EXERCISE DETAILS: Could you retype the entries below exactly, omitting every picture?

──────── SUPPLIED MATERIAL ────────

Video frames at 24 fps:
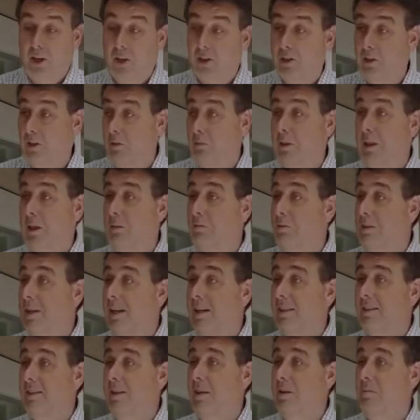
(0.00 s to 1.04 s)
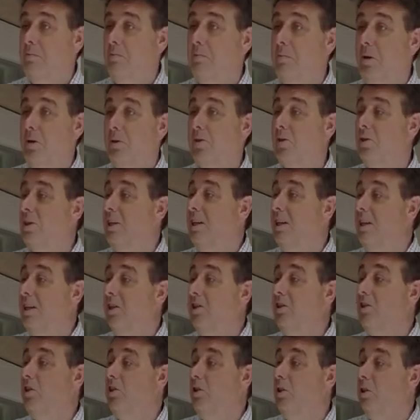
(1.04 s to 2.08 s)
Sometimes that's your most
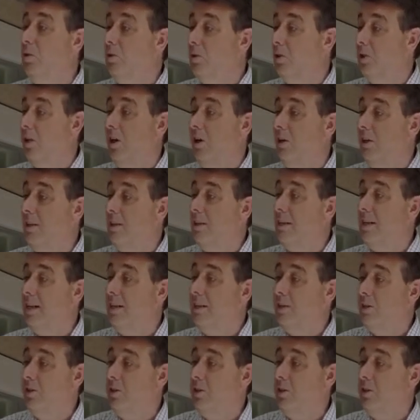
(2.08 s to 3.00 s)
senior solution architect,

────────

WRITTEN ANSWER:
Video frames at 24 fps:
(0.00 s to 1.04 s)
(1.04 s to 2.08 s)
Sometimes that's your most
(2.08 s to 3.00 s)
senior solution architect,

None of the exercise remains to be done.